● Exercise directions
When you reach the entries below, transcribe each line word for word.

Start of Data

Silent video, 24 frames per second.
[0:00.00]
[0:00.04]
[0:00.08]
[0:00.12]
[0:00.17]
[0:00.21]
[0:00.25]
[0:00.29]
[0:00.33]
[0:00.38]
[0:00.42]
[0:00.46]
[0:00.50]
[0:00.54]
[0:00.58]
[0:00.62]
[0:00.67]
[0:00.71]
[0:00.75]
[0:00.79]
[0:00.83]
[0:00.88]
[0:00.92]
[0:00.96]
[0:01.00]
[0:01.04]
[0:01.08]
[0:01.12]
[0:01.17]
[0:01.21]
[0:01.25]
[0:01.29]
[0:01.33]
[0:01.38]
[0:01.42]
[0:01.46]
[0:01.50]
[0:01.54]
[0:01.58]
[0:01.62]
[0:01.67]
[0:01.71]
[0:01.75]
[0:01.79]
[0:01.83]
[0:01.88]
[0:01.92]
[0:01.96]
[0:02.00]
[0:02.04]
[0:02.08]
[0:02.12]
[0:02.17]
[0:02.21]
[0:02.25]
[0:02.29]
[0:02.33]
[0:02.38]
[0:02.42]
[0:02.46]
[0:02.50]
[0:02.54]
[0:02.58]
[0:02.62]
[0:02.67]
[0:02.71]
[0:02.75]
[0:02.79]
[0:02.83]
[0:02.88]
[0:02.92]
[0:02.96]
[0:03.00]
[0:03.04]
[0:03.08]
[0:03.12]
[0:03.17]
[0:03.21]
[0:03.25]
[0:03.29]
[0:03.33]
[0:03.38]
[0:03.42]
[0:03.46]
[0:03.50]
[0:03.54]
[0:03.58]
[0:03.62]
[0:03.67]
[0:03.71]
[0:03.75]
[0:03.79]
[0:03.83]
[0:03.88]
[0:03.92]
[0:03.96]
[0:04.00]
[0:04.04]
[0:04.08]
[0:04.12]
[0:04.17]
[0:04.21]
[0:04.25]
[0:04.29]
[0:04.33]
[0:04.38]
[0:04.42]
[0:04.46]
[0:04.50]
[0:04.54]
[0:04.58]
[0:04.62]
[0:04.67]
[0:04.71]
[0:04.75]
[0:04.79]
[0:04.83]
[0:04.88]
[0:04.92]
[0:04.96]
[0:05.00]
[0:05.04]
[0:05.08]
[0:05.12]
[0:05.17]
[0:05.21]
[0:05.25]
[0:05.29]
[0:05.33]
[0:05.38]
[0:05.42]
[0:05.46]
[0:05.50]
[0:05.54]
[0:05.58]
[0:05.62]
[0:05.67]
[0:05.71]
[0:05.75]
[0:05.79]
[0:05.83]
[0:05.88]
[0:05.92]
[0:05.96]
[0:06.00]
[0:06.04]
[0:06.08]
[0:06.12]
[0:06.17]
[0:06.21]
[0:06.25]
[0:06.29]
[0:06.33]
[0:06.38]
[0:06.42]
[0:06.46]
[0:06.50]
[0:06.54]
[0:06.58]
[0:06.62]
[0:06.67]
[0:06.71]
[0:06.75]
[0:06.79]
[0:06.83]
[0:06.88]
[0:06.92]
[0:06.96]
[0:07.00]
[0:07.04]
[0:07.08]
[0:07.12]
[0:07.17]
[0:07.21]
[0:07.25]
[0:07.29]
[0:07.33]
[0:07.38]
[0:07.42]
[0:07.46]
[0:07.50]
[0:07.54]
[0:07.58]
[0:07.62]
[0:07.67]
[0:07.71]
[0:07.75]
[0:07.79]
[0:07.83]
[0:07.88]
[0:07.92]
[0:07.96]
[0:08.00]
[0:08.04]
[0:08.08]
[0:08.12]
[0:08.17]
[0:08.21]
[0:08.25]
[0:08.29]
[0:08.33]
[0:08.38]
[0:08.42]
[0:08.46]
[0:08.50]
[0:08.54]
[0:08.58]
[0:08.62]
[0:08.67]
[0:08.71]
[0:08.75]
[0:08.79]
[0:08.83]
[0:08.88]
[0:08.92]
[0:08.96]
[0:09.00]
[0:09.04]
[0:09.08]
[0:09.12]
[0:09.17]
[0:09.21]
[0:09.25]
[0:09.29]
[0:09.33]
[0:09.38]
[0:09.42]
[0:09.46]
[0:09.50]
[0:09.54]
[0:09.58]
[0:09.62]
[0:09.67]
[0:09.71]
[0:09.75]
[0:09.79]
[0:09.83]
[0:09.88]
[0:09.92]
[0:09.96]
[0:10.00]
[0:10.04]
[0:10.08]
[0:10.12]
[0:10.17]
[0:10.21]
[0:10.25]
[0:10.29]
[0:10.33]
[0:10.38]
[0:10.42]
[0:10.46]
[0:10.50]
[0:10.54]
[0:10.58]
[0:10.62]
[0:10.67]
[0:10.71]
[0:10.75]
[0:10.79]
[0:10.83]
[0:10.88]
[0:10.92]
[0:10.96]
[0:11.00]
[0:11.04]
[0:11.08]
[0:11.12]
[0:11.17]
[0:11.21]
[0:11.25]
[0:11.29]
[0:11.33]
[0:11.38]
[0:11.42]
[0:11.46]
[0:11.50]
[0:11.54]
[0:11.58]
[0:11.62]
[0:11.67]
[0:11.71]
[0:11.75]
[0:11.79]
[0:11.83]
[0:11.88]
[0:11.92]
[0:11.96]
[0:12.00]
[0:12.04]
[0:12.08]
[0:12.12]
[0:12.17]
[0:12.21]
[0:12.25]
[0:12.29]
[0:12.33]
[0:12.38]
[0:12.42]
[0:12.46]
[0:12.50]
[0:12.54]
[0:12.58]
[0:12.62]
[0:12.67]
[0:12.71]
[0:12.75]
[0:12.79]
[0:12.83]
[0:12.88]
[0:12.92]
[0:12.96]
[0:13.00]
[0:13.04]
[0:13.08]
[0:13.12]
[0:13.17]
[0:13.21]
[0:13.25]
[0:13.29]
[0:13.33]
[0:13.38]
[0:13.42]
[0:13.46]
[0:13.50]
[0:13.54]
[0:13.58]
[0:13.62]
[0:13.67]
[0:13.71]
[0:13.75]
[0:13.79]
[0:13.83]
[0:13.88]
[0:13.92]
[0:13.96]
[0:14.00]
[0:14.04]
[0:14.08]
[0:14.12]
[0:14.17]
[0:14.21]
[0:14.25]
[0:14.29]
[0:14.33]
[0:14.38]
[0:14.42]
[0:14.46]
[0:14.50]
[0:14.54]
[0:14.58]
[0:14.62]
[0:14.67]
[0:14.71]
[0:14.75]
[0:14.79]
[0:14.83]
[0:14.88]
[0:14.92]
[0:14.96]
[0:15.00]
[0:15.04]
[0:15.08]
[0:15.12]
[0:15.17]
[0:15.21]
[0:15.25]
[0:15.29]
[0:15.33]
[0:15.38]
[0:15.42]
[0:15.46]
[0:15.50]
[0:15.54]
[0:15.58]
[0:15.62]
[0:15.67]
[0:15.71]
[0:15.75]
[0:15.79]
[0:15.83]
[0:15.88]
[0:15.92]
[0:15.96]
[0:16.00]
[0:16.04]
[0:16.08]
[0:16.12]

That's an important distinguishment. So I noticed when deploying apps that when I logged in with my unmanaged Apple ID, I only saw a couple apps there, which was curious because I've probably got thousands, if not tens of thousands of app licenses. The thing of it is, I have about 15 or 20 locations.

End of Data

● Solution
Silent video, 24 frames per second.
[0:00.00]
[0:00.04]
[0:00.08]
[0:00.12]
[0:00.17]
[0:00.21]
[0:00.25]
[0:00.29]
[0:00.33]
[0:00.38]
[0:00.42]
[0:00.46]
[0:00.50]
[0:00.54]
[0:00.58]
[0:00.62]
[0:00.67]
[0:00.71]
[0:00.75]
[0:00.79]
[0:00.83]
[0:00.88]
[0:00.92]
[0:00.96]
[0:01.00]
[0:01.04]
[0:01.08]
[0:01.12]
[0:01.17]
[0:01.21]
[0:01.25]
[0:01.29]
[0:01.33]
[0:01.38]
[0:01.42]
[0:01.46]
[0:01.50]
[0:01.54]
[0:01.58]
[0:01.62]
[0:01.67]
[0:01.71]
[0:01.75]
[0:01.79]
[0:01.83]
[0:01.88]
[0:01.92]
[0:01.96]
[0:02.00]
[0:02.04]
[0:02.08]
[0:02.12]
[0:02.17]
[0:02.21]
[0:02.25]
[0:02.29]
[0:02.33]
[0:02.38]
[0:02.42]
[0:02.46]
[0:02.50]
[0:02.54]
[0:02.58]
[0:02.62]
[0:02.67]
[0:02.71]
[0:02.75]
[0:02.79]
[0:02.83]
[0:02.88]
[0:02.92]
[0:02.96]
[0:03.00]
[0:03.04]
[0:03.08]
[0:03.12]
[0:03.17]
[0:03.21]
[0:03.25]
[0:03.29]
[0:03.33]
[0:03.38]
[0:03.42]
[0:03.46]
[0:03.50]
[0:03.54]
[0:03.58]
[0:03.62]
[0:03.67]
[0:03.71]
[0:03.75]
[0:03.79]
[0:03.83]
[0:03.88]
[0:03.92]
[0:03.96]
[0:04.00]
[0:04.04]
[0:04.08]
[0:04.12]
[0:04.17]
[0:04.21]
[0:04.25]
[0:04.29]
[0:04.33]
[0:04.38]
[0:04.42]
[0:04.46]
[0:04.50]
[0:04.54]
[0:04.58]
[0:04.62]
[0:04.67]
[0:04.71]
[0:04.75]
[0:04.79]
[0:04.83]
[0:04.88]
[0:04.92]
[0:04.96]
[0:05.00]
[0:05.04]
[0:05.08]
[0:05.12]
[0:05.17]
[0:05.21]
[0:05.25]
[0:05.29]
[0:05.33]
[0:05.38]
[0:05.42]
[0:05.46]
[0:05.50]
[0:05.54]
[0:05.58]
[0:05.62]
[0:05.67]
[0:05.71]
[0:05.75]
[0:05.79]
[0:05.83]
[0:05.88]
[0:05.92]
[0:05.96]
[0:06.00]
[0:06.04]
[0:06.08]
[0:06.12]
[0:06.17]
[0:06.21]
[0:06.25]
[0:06.29]
[0:06.33]
[0:06.38]
[0:06.42]
[0:06.46]
[0:06.50]
[0:06.54]
[0:06.58]
[0:06.62]
[0:06.67]
[0:06.71]
[0:06.75]
[0:06.79]
[0:06.83]
[0:06.88]
[0:06.92]
[0:06.96]
[0:07.00]
[0:07.04]
[0:07.08]
[0:07.12]
[0:07.17]
[0:07.21]
[0:07.25]
[0:07.29]
[0:07.33]
[0:07.38]
[0:07.42]
[0:07.46]
[0:07.50]
[0:07.54]
[0:07.58]
[0:07.62]
[0:07.67]
[0:07.71]
[0:07.75]
[0:07.79]
[0:07.83]
[0:07.88]
[0:07.92]
[0:07.96]
[0:08.00]
[0:08.04]
[0:08.08]
[0:08.12]
[0:08.17]
[0:08.21]
[0:08.25]
[0:08.29]
[0:08.33]
[0:08.38]
[0:08.42]
[0:08.46]
[0:08.50]
[0:08.54]
[0:08.58]
[0:08.62]
[0:08.67]
[0:08.71]
[0:08.75]
[0:08.79]
[0:08.83]
[0:08.88]
[0:08.92]
[0:08.96]
[0:09.00]
[0:09.04]
[0:09.08]
[0:09.12]
[0:09.17]
[0:09.21]
[0:09.25]
[0:09.29]
[0:09.33]
[0:09.38]
[0:09.42]
[0:09.46]
[0:09.50]
[0:09.54]
[0:09.58]
[0:09.62]
[0:09.67]
[0:09.71]
[0:09.75]
[0:09.79]
[0:09.83]
[0:09.88]
[0:09.92]
[0:09.96]
[0:10.00]
[0:10.04]
[0:10.08]
[0:10.12]
[0:10.17]
[0:10.21]
[0:10.25]
[0:10.29]
[0:10.33]
[0:10.38]
[0:10.42]
[0:10.46]
[0:10.50]
[0:10.54]
[0:10.58]
[0:10.62]
[0:10.67]
[0:10.71]
[0:10.75]
[0:10.79]
[0:10.83]
[0:10.88]
[0:10.92]
[0:10.96]
[0:11.00]
[0:11.04]
[0:11.08]
[0:11.12]
[0:11.17]
[0:11.21]
[0:11.25]
[0:11.29]
[0:11.33]
[0:11.38]
[0:11.42]
[0:11.46]
[0:11.50]
[0:11.54]
[0:11.58]
[0:11.62]
[0:11.67]
[0:11.71]
[0:11.75]
[0:11.79]
[0:11.83]
[0:11.88]
[0:11.92]
[0:11.96]
[0:12.00]
[0:12.04]
[0:12.08]
[0:12.12]
[0:12.17]
[0:12.21]
[0:12.25]
[0:12.29]
[0:12.33]
[0:12.38]
[0:12.42]
[0:12.46]
[0:12.50]
[0:12.54]
[0:12.58]
[0:12.62]
[0:12.67]
[0:12.71]
[0:12.75]
[0:12.79]
[0:12.83]
[0:12.88]
[0:12.92]
[0:12.96]
[0:13.00]
[0:13.04]
[0:13.08]
[0:13.12]
[0:13.17]
[0:13.21]
[0:13.25]
[0:13.29]
[0:13.33]
[0:13.38]
[0:13.42]
[0:13.46]
[0:13.50]
[0:13.54]
[0:13.58]
[0:13.62]
[0:13.67]
[0:13.71]
[0:13.75]
[0:13.79]
[0:13.83]
[0:13.88]
[0:13.92]
[0:13.96]
[0:14.00]
[0:14.04]
[0:14.08]
[0:14.12]
[0:14.17]
[0:14.21]
[0:14.25]
[0:14.29]
[0:14.33]
[0:14.38]
[0:14.42]
[0:14.46]
[0:14.50]
[0:14.54]
[0:14.58]
[0:14.62]
[0:14.67]
[0:14.71]
[0:14.75]
[0:14.79]
[0:14.83]
[0:14.88]
[0:14.92]
[0:14.96]
[0:15.00]
[0:15.04]
[0:15.08]
[0:15.12]
[0:15.17]
[0:15.21]
[0:15.25]
[0:15.29]
[0:15.33]
[0:15.38]
[0:15.42]
[0:15.46]
[0:15.50]
[0:15.54]
[0:15.58]
[0:15.62]
[0:15.67]
[0:15.71]
[0:15.75]
[0:15.79]
[0:15.83]
[0:15.88]
[0:15.92]
[0:15.96]
[0:16.00]
[0:16.04]
[0:16.08]
[0:16.12]

That's an important distinguishment. So I noticed when deploying apps that when I logged in with my unmanaged Apple ID, I only saw a couple apps there, which was curious because I've probably got thousands, if not tens of thousands of app licenses. The thing of it is, I have about 15 or 20 locations.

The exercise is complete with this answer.